Having many previously billable claims denied under the new rules leaves clinics with several choices, none of them good. They can ask their staff members to work for free. They can refuse to take calls and risk possible malpractice charges. They can submit a claim for phone care as another, approved service — such as counseling — and possibly be charged with attempted fraud. Or they can pay for phone care out-of-pocket and cover those costs by cutting back elsewhere, which is what Michael McNeil says his company has done.

  "As of last Saturday, we've cancelled paid time off, holiday pay, licensure supervision [paying for staff member licensure training]," he says. "And effective the end of this month, our health insurance and life insurance policies will be canceled. ...

  "The clients we serve now have a better safety net than our employees."

  He says staff members are talking about quitting. Some of the McNeils' employees have medical problems themselves and need the benefits that are being eliminated. Even those who don't are, in general, highly educated workers, with masters and other higher-education degrees, and could get jobs at other agencies. "Maybe at Magellan or DHH," Michael McNeil says. "Or out of state."

  Dr. Anthony Speier, head of the Office of Behavioral Health for DHH, says he can't comment on cases like the McNeils'.

  "We can't solve a problem when it's generalized. We can solve a problem if it's specific. ... You don't really know how to fix a problem until you know the specifics," Speier told Gambit. He adds that LBHP has a robust appeals process for denied claims and that the Magellan-DHH partnership has already shown itself to be extremely responsive to provider complaints. "We've got the right processes in place and they've got the right processes in place. We feel the processes we need to communicate with providers are available."

  "That willingness to work through these issues will make sure this process works out in the end," Kliebert promises.

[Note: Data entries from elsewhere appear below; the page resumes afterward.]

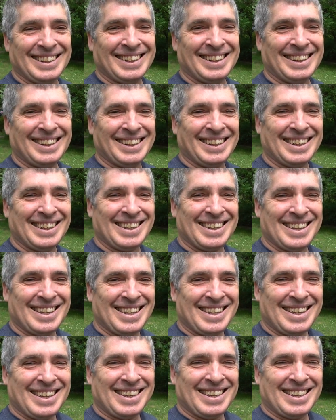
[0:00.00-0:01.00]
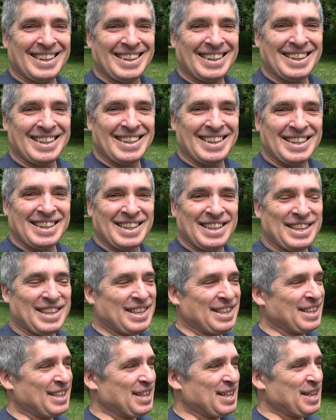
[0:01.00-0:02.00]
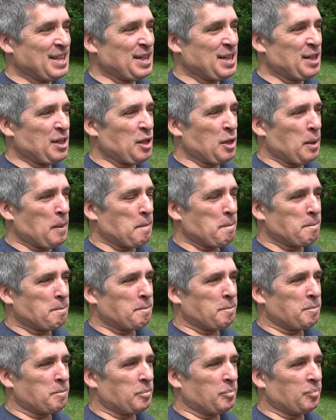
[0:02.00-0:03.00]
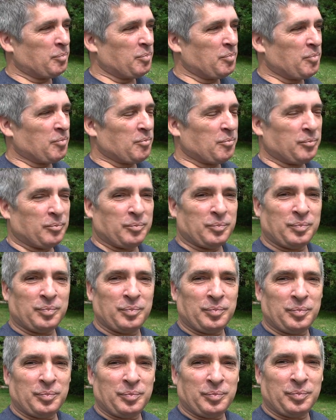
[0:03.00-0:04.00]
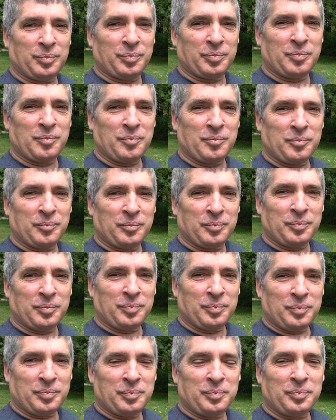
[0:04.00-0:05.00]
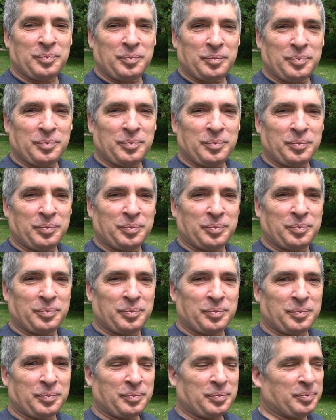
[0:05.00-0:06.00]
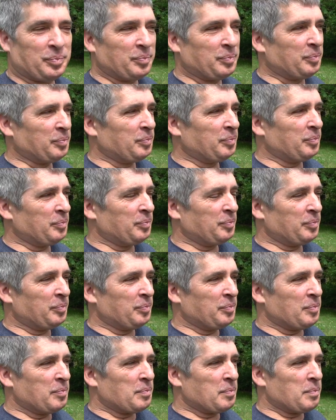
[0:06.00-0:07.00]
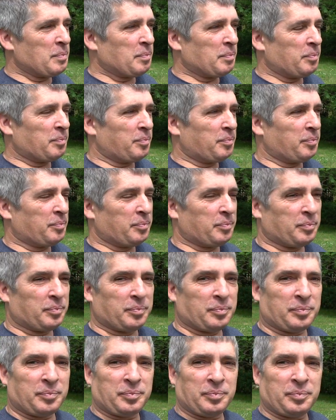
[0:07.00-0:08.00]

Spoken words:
This person isn't speaking.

He adds that Magellan has been spending lots of time with providers, working one-on-one, doing daily webinars and hosting conference calls to work out these kinks.

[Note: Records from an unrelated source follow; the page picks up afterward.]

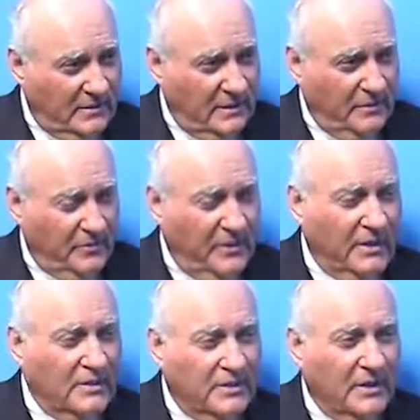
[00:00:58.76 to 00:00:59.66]

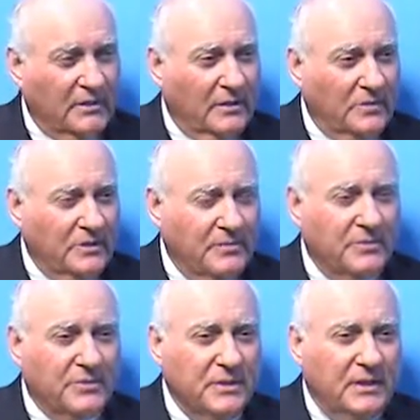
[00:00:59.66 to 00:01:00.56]
upgrades the LDL
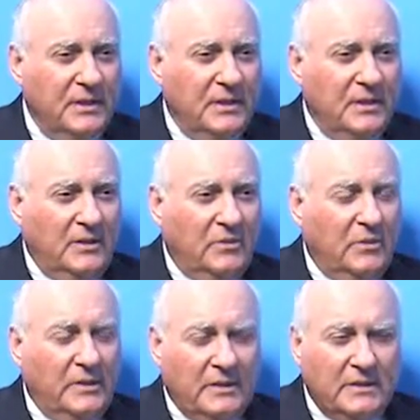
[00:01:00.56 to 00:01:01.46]
receptors. What
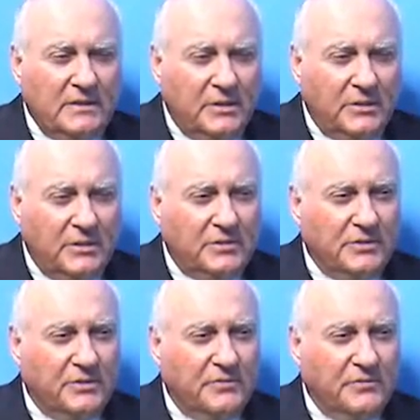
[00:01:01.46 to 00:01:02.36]
we didn't know
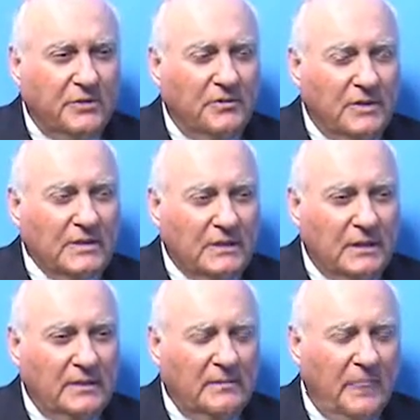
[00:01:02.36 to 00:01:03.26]
until very recently,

  "I'm on the phone with Magellan right now," Gersovitz says. "There's a conference call every day. It's a nightmare."

  Cecilia McNeil says she's put 12 of her 20 support staff members on the job working with Magellan and LBHP rather than running the Guidance Center. She says she's been assigned a personal rep from the company to take her calls. "But we've never had a [Magellan representative] on site," she says.

  There are other ways for MHRs to submit claims — through the mail, for example.

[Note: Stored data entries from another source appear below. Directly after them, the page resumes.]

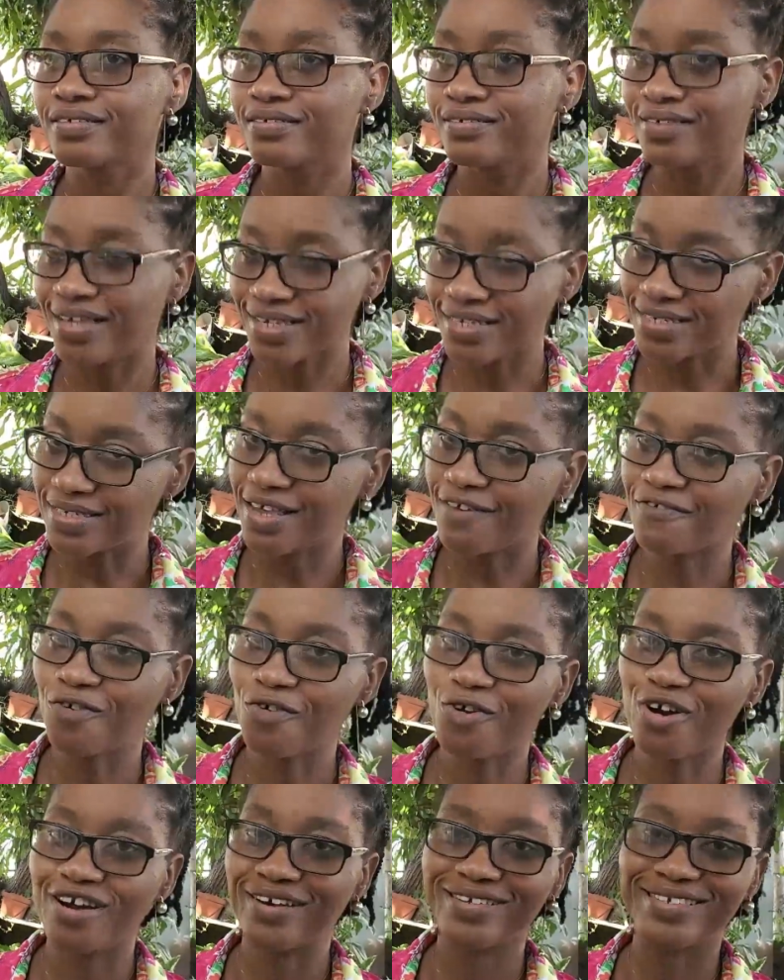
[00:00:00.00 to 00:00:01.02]
Yes, of
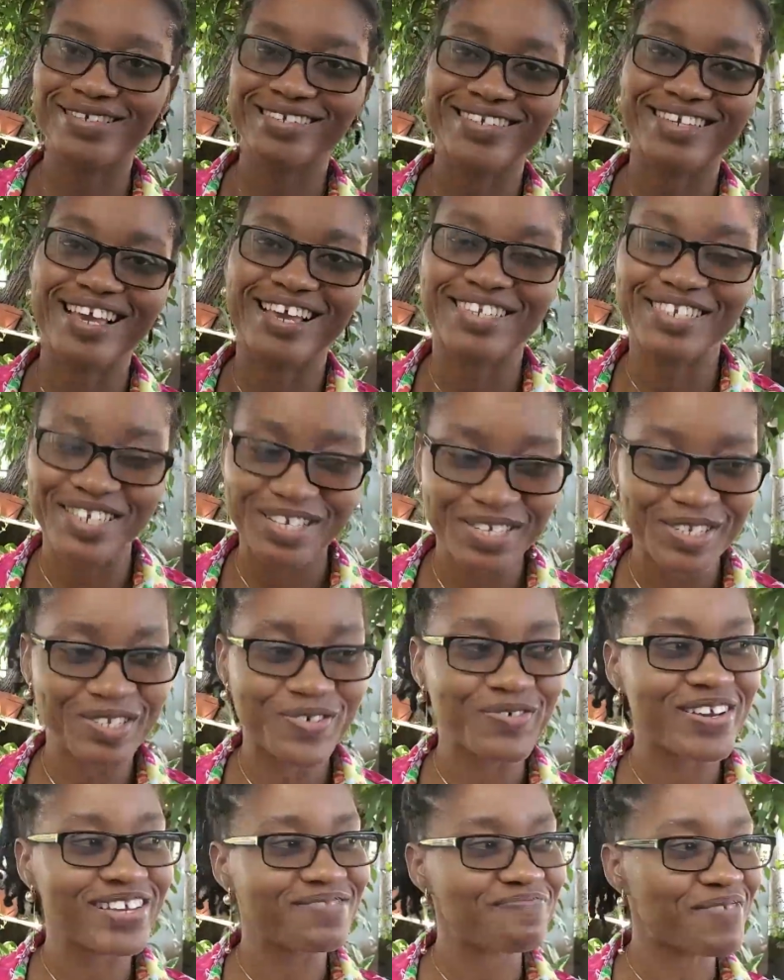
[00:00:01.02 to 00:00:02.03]
course. Get
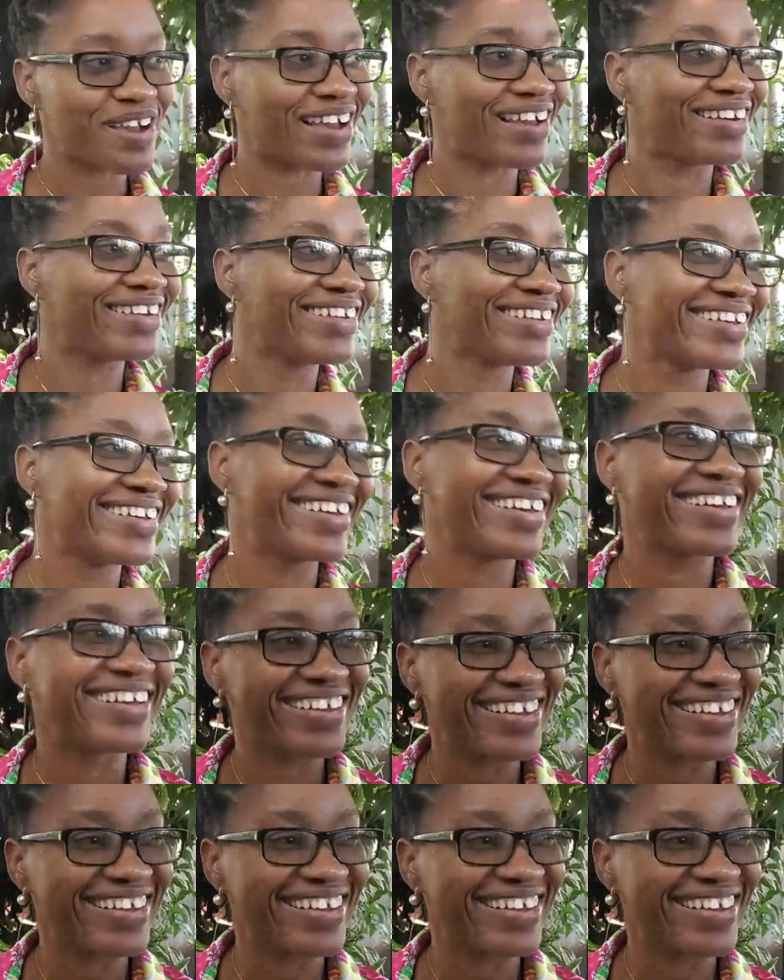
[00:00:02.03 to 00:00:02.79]
into it, man.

  "They have been reminded that they can make claims in other ways," Coenson says. But Faust adds that some may not have the time or the resources to handle the additional submission work, so not all have been steered toward those alternative channels.

  Speier says that many of these problems are "unintended consequences of a process" that will ultimately improve service delivery. "One of the things, the thing, that drives both Magellan and us in this process is that it's a clinically driven process: getting clients into the right kind of care," Speier says.

  "I have always felt Magellan was a great company," Cecilia McNeil says, adding she's still optimistic that a statewide mental health records database will increase efficiency. For now, she says, "This is absurd. It's almost two weeks since [the website went] live."

  Kliebert says the implementation of LBHP represents a huge change in state health care, and that an adjustment period for providers is to be expected.

  "It's a different world than how they previously did services," she says.